Vom Regen in die Traufe: Wird China das nächste Russland?

Deutschlands Abhängigkeit von russischem Gas wurde vielerorts kritisiert. Wie verhält es sich mit den viel abstrakteren Verbindungen zum Reich der Mitte? Und was machen Deutschland und die EU, wenn China tatsächlich in Taiwan einmarschieren sollte?

Nord Stream 2 ist gestoppt, Nord Stream 1 eingefroren, beide mittlerweile durch Sabotage zerstört. Die angeblich so privatwirtschaftlich ausgelegten Energieverbindungen mit der Russischen Föderation sind seit dem Überfall auf die Ukraine ein immer größeres Politikum geworden. Gerade die SPD muss sich anhören lassen, in den Jahrzehnten zuvor zu Putin-nah agiert zu haben – was die wirtschaftsopportunistische CDU (besonders unter der Kanzlerschaft Merkels) und FDP (zwischen 2009 und 2013 in schwarz-gelber Koalition) keineswegs aus der Verantwortung nimmt.

Dabei wird die Politik sich vermutlich in wenigen Jahrzehnten ganz andere Fragen gefallen lassen müssen, was strategische Verbindungen zu diktatorischen Staaten anbelangen.
Und zwar in der Frage Chinas.

Um dem Thema im Rahmen eines Artikels überhaupt begegnen zu können, muss eine internationale Einordnung erfolgen: Denn Chinas wirtschaftlicher Einfluss hat geopolitische Dimensionen, gerade in Bezug auf den Expansionsgedanken der Kommunistischen Partei (KP) im Südchinesischen Meer. Der Taiwan-Konflikt ist hier nur ein Teil eines Komplexes an Einflussnahmen in der südostasiatischen Region, die unmittelbare Folgen für den Welthandel haben werden.
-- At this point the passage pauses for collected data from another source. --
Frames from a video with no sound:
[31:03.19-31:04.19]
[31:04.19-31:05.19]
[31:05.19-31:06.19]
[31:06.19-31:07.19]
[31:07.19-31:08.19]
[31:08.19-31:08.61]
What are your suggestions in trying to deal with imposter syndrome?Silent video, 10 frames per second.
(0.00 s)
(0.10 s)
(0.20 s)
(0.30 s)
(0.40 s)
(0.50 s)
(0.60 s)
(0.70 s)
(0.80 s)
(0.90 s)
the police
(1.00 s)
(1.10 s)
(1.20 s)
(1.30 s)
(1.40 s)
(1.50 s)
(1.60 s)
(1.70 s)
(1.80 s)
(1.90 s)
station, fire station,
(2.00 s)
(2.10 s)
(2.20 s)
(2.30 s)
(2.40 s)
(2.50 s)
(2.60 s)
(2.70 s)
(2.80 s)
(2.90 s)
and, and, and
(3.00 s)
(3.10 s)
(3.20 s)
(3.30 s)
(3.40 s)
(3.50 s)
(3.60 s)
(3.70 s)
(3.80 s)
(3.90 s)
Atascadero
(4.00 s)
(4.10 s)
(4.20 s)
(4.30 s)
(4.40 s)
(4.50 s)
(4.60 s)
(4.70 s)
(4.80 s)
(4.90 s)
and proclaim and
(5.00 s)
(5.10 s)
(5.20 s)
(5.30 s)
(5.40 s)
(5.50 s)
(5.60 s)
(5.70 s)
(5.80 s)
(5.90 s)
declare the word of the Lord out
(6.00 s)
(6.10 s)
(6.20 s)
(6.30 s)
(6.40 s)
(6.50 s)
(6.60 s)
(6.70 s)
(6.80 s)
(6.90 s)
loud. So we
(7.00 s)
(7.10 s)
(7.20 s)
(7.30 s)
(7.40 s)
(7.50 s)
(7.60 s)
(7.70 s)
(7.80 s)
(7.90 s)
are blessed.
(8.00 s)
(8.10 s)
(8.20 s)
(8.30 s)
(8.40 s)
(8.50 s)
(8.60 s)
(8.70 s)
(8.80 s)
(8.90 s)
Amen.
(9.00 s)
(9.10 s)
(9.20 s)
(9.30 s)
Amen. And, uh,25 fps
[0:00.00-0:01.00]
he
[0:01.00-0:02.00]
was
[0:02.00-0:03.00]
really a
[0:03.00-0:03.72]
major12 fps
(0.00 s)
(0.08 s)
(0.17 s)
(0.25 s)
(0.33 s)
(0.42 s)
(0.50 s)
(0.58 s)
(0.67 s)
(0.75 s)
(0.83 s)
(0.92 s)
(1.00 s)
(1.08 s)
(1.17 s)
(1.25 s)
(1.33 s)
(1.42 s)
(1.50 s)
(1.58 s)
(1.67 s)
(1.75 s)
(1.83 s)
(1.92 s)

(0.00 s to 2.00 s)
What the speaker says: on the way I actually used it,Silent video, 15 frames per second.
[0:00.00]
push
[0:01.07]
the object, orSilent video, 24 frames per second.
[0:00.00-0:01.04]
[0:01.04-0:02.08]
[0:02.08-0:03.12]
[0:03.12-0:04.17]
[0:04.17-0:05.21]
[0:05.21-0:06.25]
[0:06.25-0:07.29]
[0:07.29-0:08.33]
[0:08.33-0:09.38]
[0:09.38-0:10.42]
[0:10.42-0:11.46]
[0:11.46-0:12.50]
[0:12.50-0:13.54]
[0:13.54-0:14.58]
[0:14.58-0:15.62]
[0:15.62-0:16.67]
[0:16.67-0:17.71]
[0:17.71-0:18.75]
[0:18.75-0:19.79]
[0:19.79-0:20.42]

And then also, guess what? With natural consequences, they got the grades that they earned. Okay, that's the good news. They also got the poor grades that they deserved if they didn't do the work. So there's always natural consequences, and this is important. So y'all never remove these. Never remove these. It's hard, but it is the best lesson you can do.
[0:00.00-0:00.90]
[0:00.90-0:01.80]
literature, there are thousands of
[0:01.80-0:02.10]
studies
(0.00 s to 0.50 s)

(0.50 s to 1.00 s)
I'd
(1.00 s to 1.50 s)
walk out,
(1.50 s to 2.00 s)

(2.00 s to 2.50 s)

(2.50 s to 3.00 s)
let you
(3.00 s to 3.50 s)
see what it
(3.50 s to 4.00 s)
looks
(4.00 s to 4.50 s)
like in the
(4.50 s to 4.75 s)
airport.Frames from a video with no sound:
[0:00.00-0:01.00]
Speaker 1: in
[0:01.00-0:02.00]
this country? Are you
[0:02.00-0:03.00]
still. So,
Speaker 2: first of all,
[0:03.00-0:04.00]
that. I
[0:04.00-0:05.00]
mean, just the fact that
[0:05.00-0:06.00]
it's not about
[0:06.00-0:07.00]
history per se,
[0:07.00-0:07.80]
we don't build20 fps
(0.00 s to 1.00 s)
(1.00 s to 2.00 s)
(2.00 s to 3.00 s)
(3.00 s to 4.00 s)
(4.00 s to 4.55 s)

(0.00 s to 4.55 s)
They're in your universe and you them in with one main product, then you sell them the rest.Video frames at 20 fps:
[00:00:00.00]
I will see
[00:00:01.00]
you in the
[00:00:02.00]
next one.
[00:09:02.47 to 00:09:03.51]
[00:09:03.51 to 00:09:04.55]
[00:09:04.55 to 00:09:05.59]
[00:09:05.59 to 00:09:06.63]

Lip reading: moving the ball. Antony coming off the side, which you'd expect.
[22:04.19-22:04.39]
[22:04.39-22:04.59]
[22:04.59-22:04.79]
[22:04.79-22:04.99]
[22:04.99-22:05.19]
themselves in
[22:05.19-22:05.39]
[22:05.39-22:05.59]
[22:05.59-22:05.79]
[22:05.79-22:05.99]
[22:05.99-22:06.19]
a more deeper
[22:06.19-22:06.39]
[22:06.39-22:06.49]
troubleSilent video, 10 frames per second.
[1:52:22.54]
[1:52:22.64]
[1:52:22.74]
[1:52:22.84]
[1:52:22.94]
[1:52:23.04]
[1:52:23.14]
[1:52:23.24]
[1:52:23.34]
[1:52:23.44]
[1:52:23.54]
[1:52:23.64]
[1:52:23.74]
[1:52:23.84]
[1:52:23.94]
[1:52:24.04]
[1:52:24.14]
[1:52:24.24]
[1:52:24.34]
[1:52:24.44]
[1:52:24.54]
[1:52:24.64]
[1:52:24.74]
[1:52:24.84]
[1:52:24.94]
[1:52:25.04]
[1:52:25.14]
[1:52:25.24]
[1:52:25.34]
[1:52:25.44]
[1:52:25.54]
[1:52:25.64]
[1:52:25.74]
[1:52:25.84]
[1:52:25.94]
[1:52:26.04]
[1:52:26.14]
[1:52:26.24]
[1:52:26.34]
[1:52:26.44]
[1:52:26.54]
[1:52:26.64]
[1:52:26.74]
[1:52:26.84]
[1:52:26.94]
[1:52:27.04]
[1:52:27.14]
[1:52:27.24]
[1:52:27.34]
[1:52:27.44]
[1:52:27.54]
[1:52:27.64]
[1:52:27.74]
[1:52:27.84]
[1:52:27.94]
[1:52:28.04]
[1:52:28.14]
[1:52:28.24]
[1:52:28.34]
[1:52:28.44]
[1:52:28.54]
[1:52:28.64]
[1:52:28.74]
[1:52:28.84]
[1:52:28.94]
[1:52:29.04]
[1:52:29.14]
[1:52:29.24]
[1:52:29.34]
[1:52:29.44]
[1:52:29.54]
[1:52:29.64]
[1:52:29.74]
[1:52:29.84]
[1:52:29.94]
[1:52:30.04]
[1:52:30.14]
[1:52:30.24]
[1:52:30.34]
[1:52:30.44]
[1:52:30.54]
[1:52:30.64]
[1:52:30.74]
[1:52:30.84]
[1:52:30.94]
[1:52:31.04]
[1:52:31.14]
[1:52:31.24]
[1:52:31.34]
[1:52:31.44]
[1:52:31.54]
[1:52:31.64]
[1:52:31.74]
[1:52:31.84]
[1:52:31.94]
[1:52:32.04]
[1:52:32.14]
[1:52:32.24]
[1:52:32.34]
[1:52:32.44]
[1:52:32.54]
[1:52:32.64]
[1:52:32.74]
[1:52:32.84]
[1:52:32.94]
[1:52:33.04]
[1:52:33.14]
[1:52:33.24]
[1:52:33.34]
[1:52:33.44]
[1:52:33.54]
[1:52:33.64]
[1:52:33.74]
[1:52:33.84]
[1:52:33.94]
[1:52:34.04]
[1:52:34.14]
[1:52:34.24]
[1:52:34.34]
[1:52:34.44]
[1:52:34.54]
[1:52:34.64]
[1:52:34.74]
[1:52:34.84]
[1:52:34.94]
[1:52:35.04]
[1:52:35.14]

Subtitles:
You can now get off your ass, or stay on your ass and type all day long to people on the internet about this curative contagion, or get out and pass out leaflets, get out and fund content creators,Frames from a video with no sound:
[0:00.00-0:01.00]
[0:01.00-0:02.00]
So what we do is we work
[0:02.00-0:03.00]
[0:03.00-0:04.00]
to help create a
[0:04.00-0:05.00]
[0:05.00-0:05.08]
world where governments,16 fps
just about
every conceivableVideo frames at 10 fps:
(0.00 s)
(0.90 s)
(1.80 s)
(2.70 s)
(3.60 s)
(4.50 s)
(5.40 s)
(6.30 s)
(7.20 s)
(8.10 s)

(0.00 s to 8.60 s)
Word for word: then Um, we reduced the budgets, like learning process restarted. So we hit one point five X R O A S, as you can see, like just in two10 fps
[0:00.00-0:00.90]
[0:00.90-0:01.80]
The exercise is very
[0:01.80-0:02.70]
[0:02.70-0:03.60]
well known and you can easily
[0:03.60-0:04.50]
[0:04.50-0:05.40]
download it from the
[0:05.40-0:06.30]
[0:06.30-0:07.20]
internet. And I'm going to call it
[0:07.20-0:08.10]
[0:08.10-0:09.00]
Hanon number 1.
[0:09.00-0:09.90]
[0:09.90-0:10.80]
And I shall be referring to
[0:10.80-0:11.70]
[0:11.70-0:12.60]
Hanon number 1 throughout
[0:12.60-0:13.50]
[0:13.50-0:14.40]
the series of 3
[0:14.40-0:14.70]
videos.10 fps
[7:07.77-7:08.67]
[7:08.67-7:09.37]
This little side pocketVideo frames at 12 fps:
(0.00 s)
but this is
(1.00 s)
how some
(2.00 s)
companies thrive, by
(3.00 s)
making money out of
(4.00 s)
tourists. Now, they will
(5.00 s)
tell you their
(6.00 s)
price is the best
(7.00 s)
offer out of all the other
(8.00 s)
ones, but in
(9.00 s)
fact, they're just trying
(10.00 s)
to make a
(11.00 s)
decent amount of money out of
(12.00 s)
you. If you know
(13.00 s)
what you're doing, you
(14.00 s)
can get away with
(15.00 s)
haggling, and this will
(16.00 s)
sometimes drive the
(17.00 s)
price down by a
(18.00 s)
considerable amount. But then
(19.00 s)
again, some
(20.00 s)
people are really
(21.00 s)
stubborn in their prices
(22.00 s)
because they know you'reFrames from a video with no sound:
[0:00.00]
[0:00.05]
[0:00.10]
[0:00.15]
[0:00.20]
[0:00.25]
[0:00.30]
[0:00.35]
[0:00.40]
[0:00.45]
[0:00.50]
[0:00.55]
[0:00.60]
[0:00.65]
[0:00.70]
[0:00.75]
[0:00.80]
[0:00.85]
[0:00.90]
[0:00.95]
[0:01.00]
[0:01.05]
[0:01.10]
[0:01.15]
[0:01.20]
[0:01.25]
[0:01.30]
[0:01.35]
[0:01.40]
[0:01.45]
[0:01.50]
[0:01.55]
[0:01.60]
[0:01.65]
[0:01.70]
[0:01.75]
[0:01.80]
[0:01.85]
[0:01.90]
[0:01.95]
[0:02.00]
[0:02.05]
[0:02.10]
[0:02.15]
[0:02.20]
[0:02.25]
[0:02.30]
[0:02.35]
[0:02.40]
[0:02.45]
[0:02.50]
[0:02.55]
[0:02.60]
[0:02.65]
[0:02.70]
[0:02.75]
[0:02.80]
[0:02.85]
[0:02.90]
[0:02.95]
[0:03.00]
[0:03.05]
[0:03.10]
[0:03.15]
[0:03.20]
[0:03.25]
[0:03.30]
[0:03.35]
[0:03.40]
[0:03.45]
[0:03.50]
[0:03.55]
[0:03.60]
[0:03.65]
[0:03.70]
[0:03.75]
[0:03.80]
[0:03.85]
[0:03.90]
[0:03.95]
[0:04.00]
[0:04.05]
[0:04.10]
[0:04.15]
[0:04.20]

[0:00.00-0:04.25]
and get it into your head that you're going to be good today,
China und Taiwan haben jahrzehntelang im Zuge der ‚Ein-China-Politik‘ eine Co-Existenz geführt, die immer wieder von Provokationen seitens Festlandchinas geprägt war. Nicht nur sind die historische Trennung seit 1949 ein Störfaktor für die Regierung in Peking, auch politisch ist Taiwan mit seiner Demokratie weit vom Kurs der KP entfernt. Dazu befinden sich einige der weltweit wichtigsten Technologiestandorte für Halbleiter auf Taiwan, auch das spielt eine Rolle.
Chinas Kurs ist unter Xi Jinping radikaler geworden, eine Wiederangliederung Taiwans an die Volksrepublik soll bis 2049 erfolgen. Das heißt im Klartext Annexion. Auch wenn die meisten Länder dieser Welt Taiwan gar nicht als eigenen Staat anerkennen – nicht mal die USA unterhalten diplomatische Beziehungen – würde solch ein Schritt doch einen gigantischen internationalen Konflikt erzeugen. Taiwan ist zu wichtig.

Allerdings dürften die Zugeständnisse der USA an Taiwan (sowie die Philippinen und andere Anrainerstaaten), hier regulierend einzugreifen, vorerst Lippenbekenntnisse bleiben, wenn es darum gehen sollte, China tatsächlich einmal militärisch in den dortigen Gewässern begegnen zu müssen. Denn China besitzt mittlerweile die größte Seemacht der Welt. Während die USA ihre Kriege in den letzten Jahrzehnten ausschließlich auf dem Festland austrugen, wuchs die chinesische Marine weiter und weiter.
Der Einfluss Chinas wurde jedoch im Juni 2019 bis Australien spürbar, als drei chinesische Militärschiffe in den Hafen von Sydney einfuhren und dort für gehörige Verwirrung sorgten. Zwar wurde anschließend nur gehandelt und die Ankunft der Schiffe war der australischen Regierung bekannt, jedoch wurde dies vorab nicht öffentlich gemacht. Eine Machtdemonstration von chinesischer Seite, die sich Einmischung im Südchinesischen Meer verbittet. Die USA, Australien und Großbritannien schlossen 2021 ein strategisches Bündnis namens Aukus, dass es Australien erstmals in der Geschichte ermöglichen wird, atomar betriebene U-Boote mit amerikanischer Technologie zu bauen. Die Zeichen stehen auf Eskalation.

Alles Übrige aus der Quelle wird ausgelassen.